Using a combination of autoguides for a single model

CKrawczyk · June 16, 2023, 1:10pm

I have a model that has a large number of parameters where most of them are independent, with a subset of them having covariances. I would like to use an AutoMultivariateNormal for the parameters I know to be correlated (approx 8 parameters) and an AutoDiagonalNormal (or AutoLowRankMultivariateNormal, approx 10,000 parameters) for the remaining parameters. What is the best way to go about this in Numpyro? Is there an easy way to mix multiple AutoGuides?
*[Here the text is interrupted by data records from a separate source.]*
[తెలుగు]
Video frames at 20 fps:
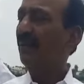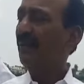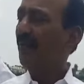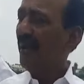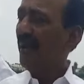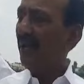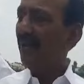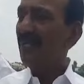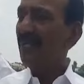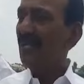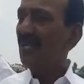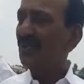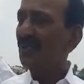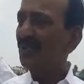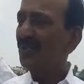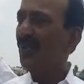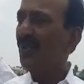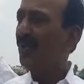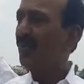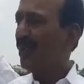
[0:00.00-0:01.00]
పైరవి
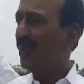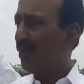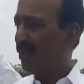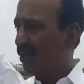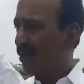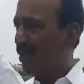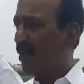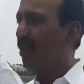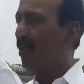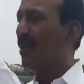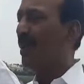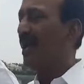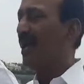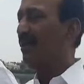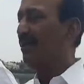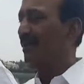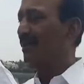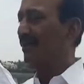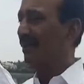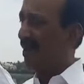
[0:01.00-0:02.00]
చేసుకున్నాడు కూడా నువ్వు కూలగొట్టరాదు
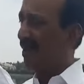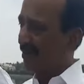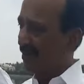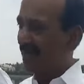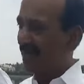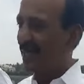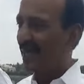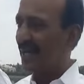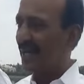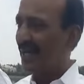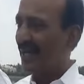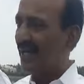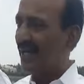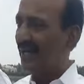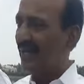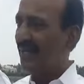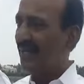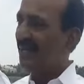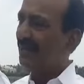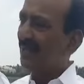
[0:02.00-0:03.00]
వాళ్ళంతా అంటారు
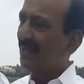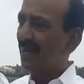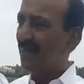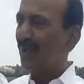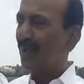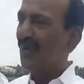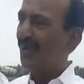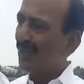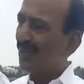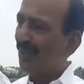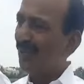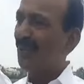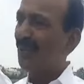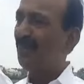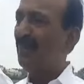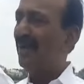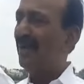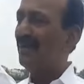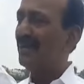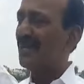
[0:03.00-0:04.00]
దమ్ముట కొట్టి
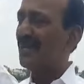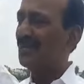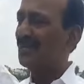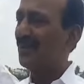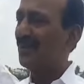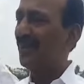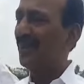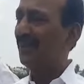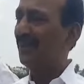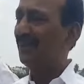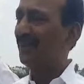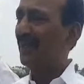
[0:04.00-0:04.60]
పైరు చేసుకున్నాడు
martinjankowiak · June 16, 2023, 3:06pm

in pyro this can be done pretty easily using block and AutoGuideList but i don’t think this has been implemented in numpyro.

@fehiepsi are there any good workarounds?

fehiepsi · June 16, 2023, 7:14pm

I guess we need to use

def indep_model():
    ...

def dep_model():
    ...

indep_guide = AutoDiagonalNormal(indep_model)
dep_guide = AutoMultivariateNormal(dep_model)

def model():
    indep_model()
    dep_model()

def guide():
    indep_guide()
    dep_guide()

It is great to have AutoGuideList.

CKrawczyk · June 19, 2023, 8:49am

Breaking up the model seems like a good idea, although I am unsure how to go about it in my case.

[a, b, c, lam1, lam2] are the variables with potential covariance
hyper_model is a function that takes the hyper parameters lam1 and lam2 and turns them into the width of the x prior
x is an NxN pixel grid of independent variables (N is ~100)
simulate_model is a forward-modelling function that takes in [a, b, c, x] and produces a pixel array of data and noise values to be compared to observations

The goal is to have AutoDiagonalNormal on x and AutoMultivariateNormal on [a, b, c, lam1, lam2]

def full_model(data, N):
    a = numpyro.sample('a', ...)
    b = numpyro.sample('b', ...)
    c = numpyro.sample('c', ...)

    lam1 = numpyro.sample('lam1', ...)
    lam2 = numpyro.sample('lam2', ...)
    simga = hyper_model(lam1, lam2)
    with numpyro.plate('y axis', N):
        with numpyro.plate('x axis', N):
            x = numpyro.sample('x', dist.Normal(0, sigma))

    modeled_data, modeled_noise = simulate_model(a, b, c, x)
    with numpyro.plate('obs y axis', data.shape[0]):
        with numpyro.plate('obs x axis', data.shape[1]):
            numpyro.sample('observed', dist.Normal(modeled_data, modeled_noise), obs=data)

My model is a bit more complicated than this, my x values are actually the 2D FFT of the pixel grid that is passed into simulate_model. I am modelling the pixel grid as coming from a stationary Gaussian Process, so the FFT values are independent and uncorrelated with a width determined by the power spectrum (the hyper_model function in this case).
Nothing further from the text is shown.